У дальнего стола сидели Маркс и Энгельс. Перед ними стояли по рюмке, но пили они медленно, как будто обдумывали каждую каплю с точки зрения исторического материализма.
— Классовая борьба — движущая сила истории, — сказал Маркс.
— Главный класс — пьющие. Всё остальное — буржуазия, — ответил Легионов.
— Пролетариат должен объединиться.
— Пролетарии всех рюмочных, соединяйтесь. Иначе нас поодиночке обдерут на закуске.
Энгельс достал из кармана помятый листок.
— У нас есть манифест.
— У меня тоже, — Легионов показал чек из «Пятёрочки». — Там скидка на селёдку. Это и есть экономика.

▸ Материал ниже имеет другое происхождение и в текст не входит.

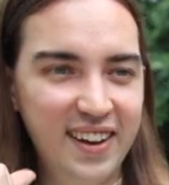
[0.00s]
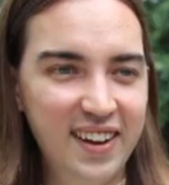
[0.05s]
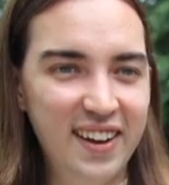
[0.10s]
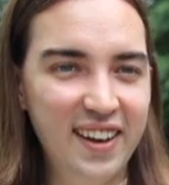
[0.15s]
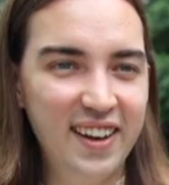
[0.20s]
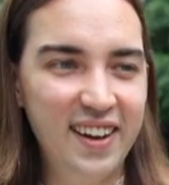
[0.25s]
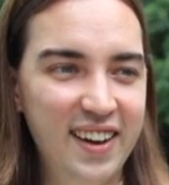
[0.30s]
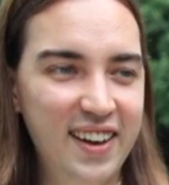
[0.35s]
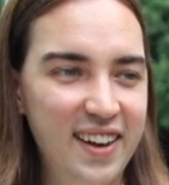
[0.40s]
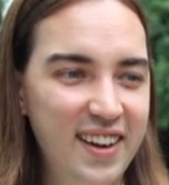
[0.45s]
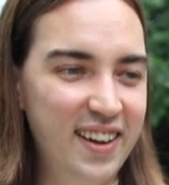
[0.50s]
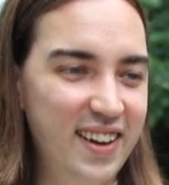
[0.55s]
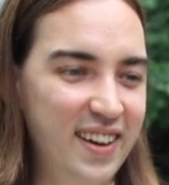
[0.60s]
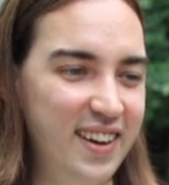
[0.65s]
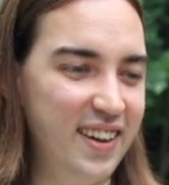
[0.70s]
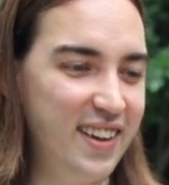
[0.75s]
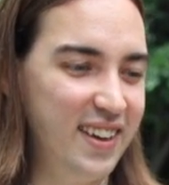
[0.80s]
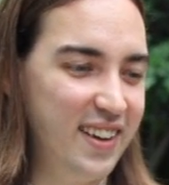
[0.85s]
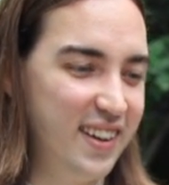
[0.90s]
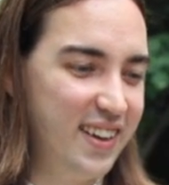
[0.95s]

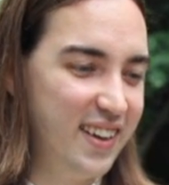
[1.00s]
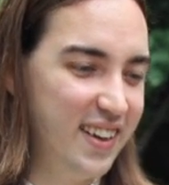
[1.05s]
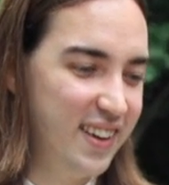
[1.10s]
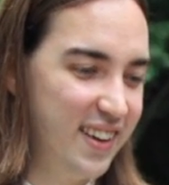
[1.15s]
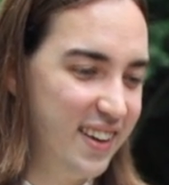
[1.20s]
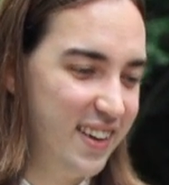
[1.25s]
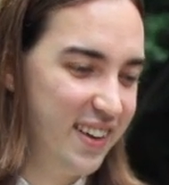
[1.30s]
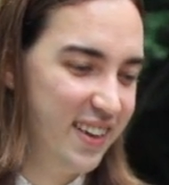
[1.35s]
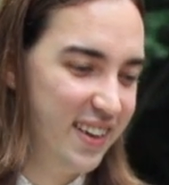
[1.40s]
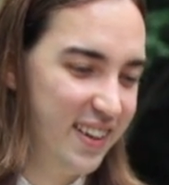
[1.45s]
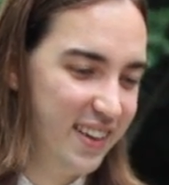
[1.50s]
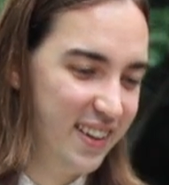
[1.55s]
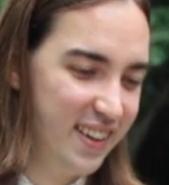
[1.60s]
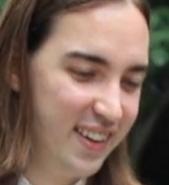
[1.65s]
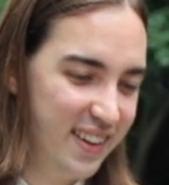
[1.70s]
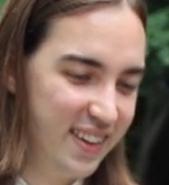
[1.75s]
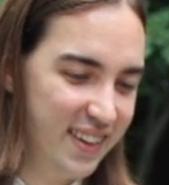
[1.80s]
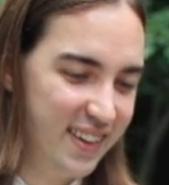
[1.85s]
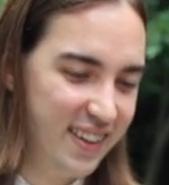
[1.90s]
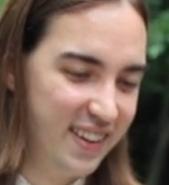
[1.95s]

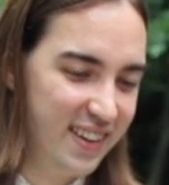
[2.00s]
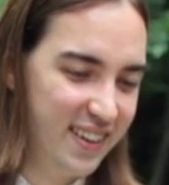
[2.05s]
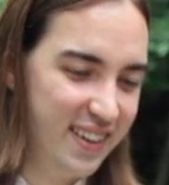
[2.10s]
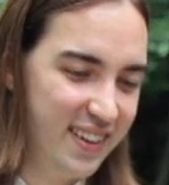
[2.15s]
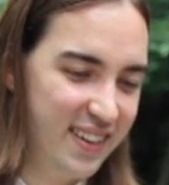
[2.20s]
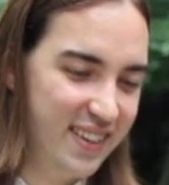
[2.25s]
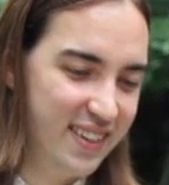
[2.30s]
This person isn't speaking.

Маркс что-то говорил о справедливости, но Легионов уже смотрел на дверь — в коридоре мелькнула тень, похожая на Абеляра. Он моргнул, и тень исчезла.
На кухне горела лампа, и там сидела вся компания. Сократ резал хлеб тупым ножом. Абеляр вертел пустую банку из-под грибов. Ницше курил у окна. Кьеркегор ковырял селёдку. Маркс и Энгельс спорили шёпотом.
— Пьём? — спросил Легионов.
Они налили. Каждый тост сопровождался спором: Сократ говорил об истине, Абеляр о любви, Ницше о сверхчеловеке, но Легионов всё сводил к бутылке.
Когда дошли до середины, Легионов сказал:
— Человек — это животное, которое придумало философию, чтобы оправдать выпивку. Убери бутылку — и останется только животное.
Никто не спорил.
Потом постучали в дверь. На коврике лежал пакет с лимонами. Легионов занёс его на кухню. Сократ уже тянулся за ножом.